The need for a book like this became apparent when Dimitra started teaching a course called The Neanderthal World in various university continuing education programmes. Her course was unusual in that it looked at human evolution from the Neanderthal point of view, and she discovered that it was immensely popular. Students kept asking her to recommend a book, and she realized there was no good single source on the Neanderthals. The most comprehensive book was In Search of the Neanderthals by Chris Stringer and Clive Gamble. Published back in 1993, this was becoming out of date and did not have anything on the exciting new discoveries. While there are many good books to recommend that touch on the topic, we wanted to bring all the threads of the Neanderthal story together in one place.
We think the rise and fall of the Neanderthals is one of the greatest stories from the prehistoric past. After more than 150 years of archaeological discovery, the Neanderthals are the best-known human species other than ourselves. They are the one most closely related to us. And they coexisted with us quite recently: for the last Neanderthals, who may have died off around 30,000 years ago, the earliest modern human art in Europe was quite ancient, perhaps thousands of years old by then. For all these reasons, we had long wanted to share our fascination with them. It was just a matter of timing. And given how much more we know now than we knew when we started this journey, we hope youll agree that the best time is, in fact, now.

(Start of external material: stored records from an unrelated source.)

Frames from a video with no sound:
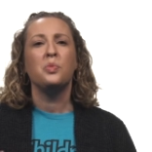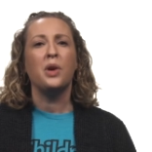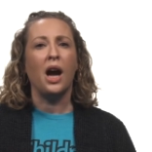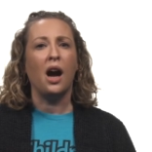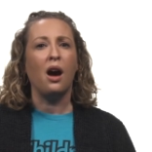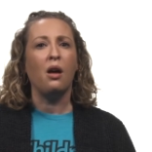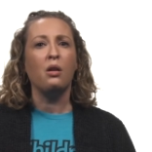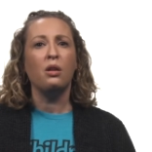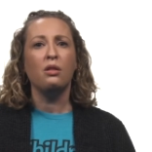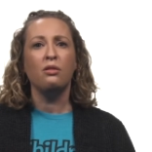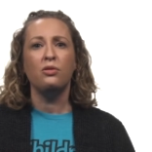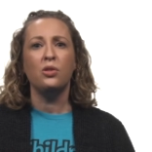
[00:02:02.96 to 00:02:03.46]

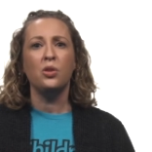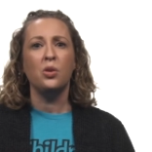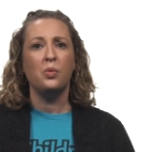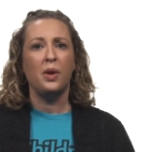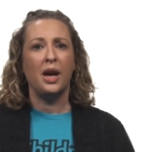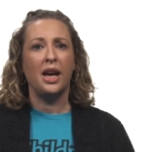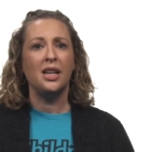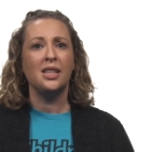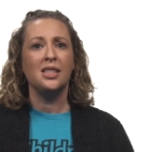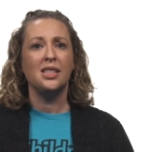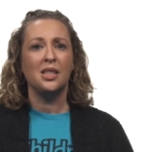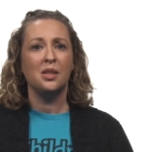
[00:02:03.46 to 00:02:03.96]
powerful
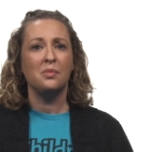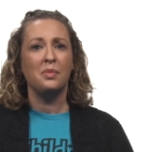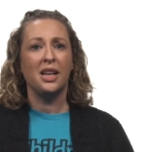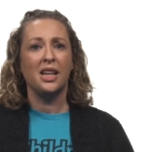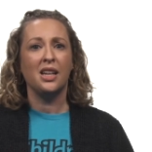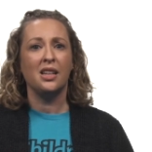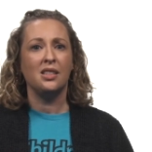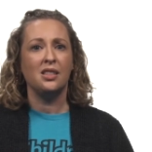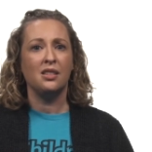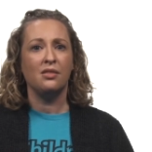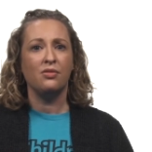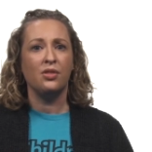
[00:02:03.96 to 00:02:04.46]
ways to make
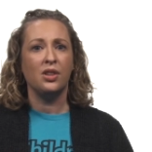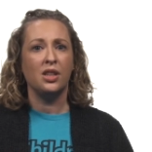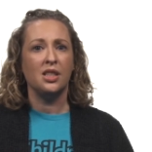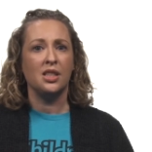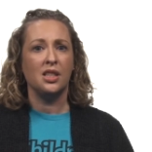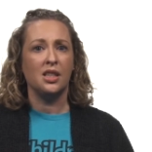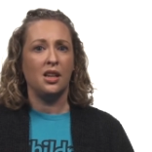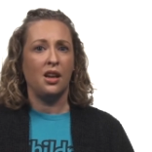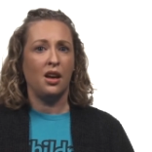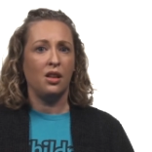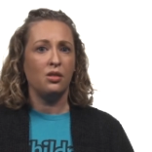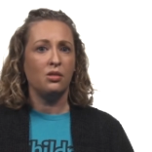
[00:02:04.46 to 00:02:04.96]
a difference
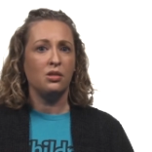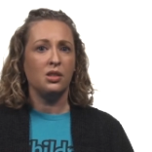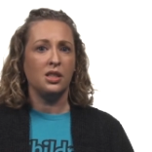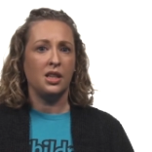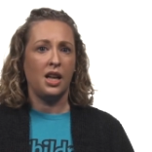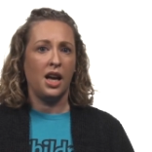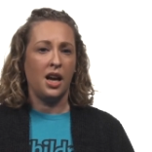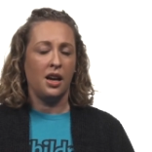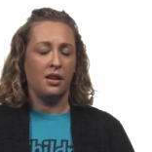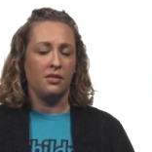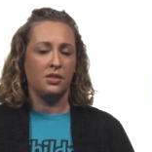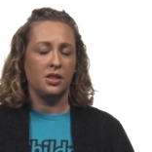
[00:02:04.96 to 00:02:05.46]
in others'
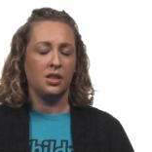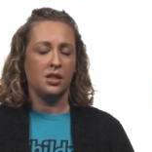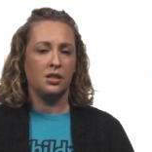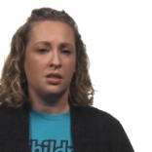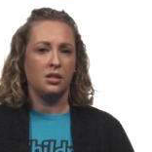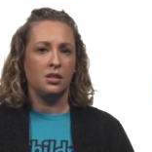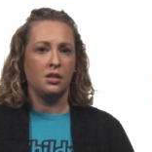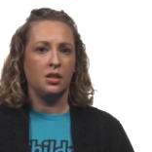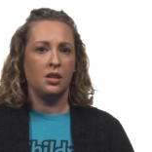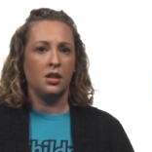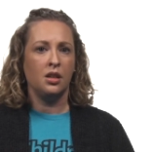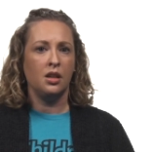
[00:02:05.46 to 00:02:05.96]
lives.
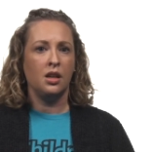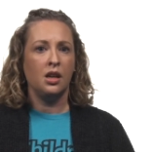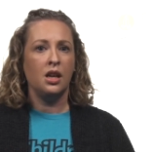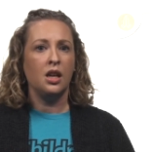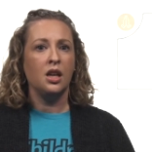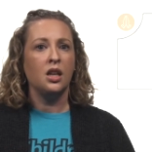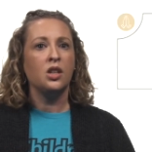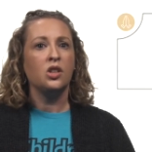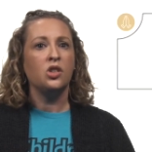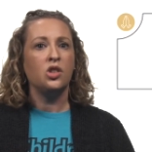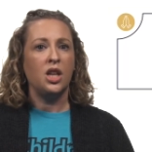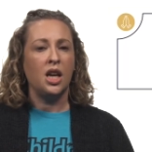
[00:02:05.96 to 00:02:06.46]

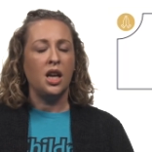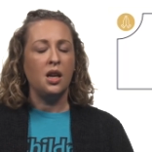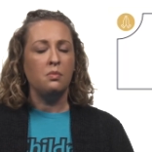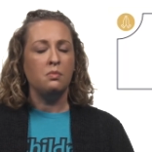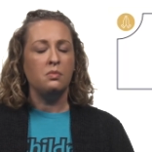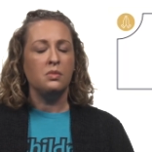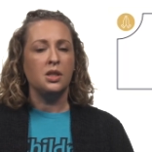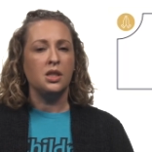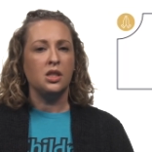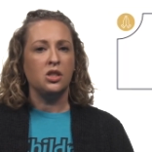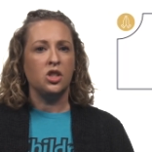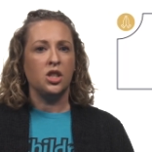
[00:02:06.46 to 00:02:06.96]

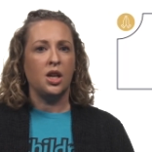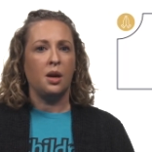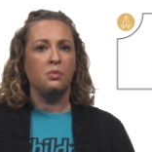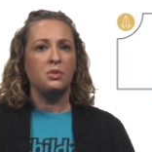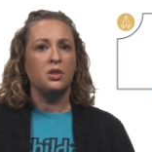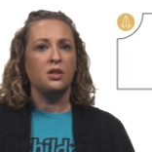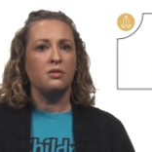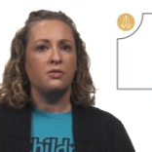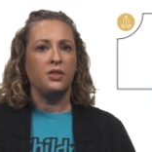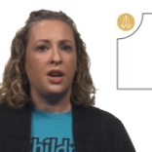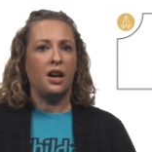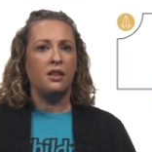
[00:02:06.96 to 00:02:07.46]
James
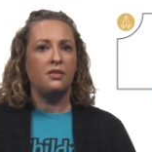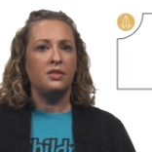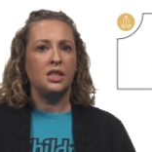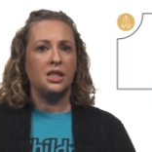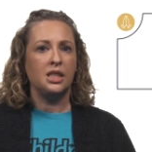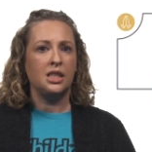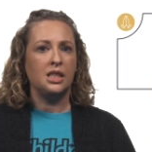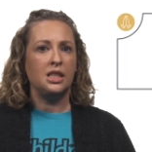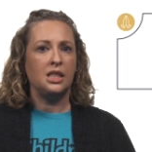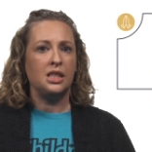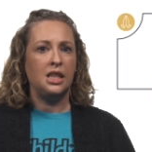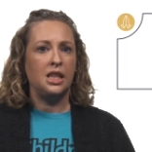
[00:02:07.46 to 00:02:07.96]
chapter 5,
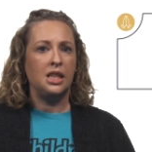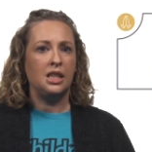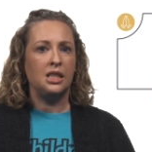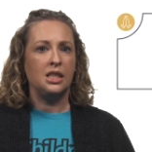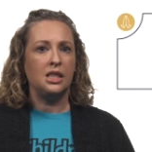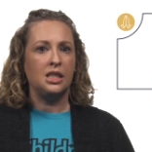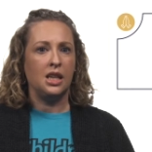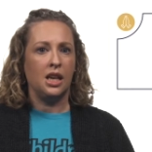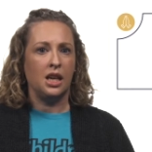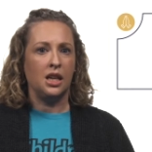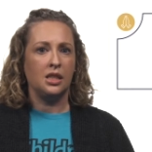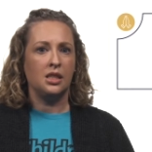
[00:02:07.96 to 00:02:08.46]
16
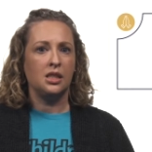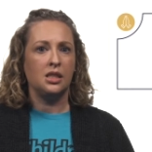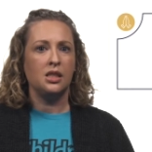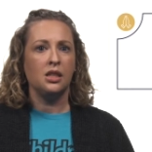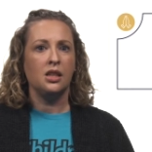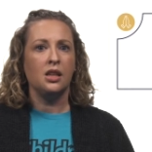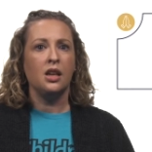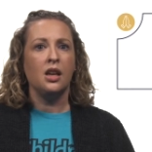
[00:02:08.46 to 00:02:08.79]
says,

It is impossible to write about a million years of prehistory, including sites from western Europe to central Asia, and about fields as disparate as biological anthropology, genetics, geology and archaeology, without tremendous help. We are indebted to our many friends and colleagues who have helped guide our thinking. This book could not have been written without them. At the same time, we have presented the Neanderthal story through the filter of our own idiosyncratic choices, and responsibility for those, and indeed any mistakes, is ours alone.
We would particularly like to thank Mircea Anghelinu, Nick Ashton, Jill Cook, Clive Gamble, Ivor Karavani, Mark Lamster, Paul Pettitt, Nellie Phoca-Cosmetatou, Matt Pope, Wil Roebroeks, Antonio Rosas, Katharine Scott, Chris Stringer, Aaron Stutz, Carolyn Szmidt and Carole Watkin.
Our editor, Colin Ridler at Thames & Hudson, played a very large role in shaping the book, and we owe him a huge debt of gratitude. Sincere thanks are also due to the rest of the team there: Kim Richardson, Louise Thomas, Sarah Vernon-Hunt, Aaron Hayden, Terry Martin, Celia Falconer and Steve Russell.
A key aspect of Neanderthal research is reconsidering what it means to be human. As we were delving into the human past to answer this question, we were also becoming intimately familiar with a different kind of human mind the autistic one within our own family. For teaching us the true essence of humanity and for being a constant source of joy, we dedicate this book to the boys who were born the same night that Thames & Hudson gave the project the green light, and to their sister who has become at least as enthusiastic about the Neanderthals as we are.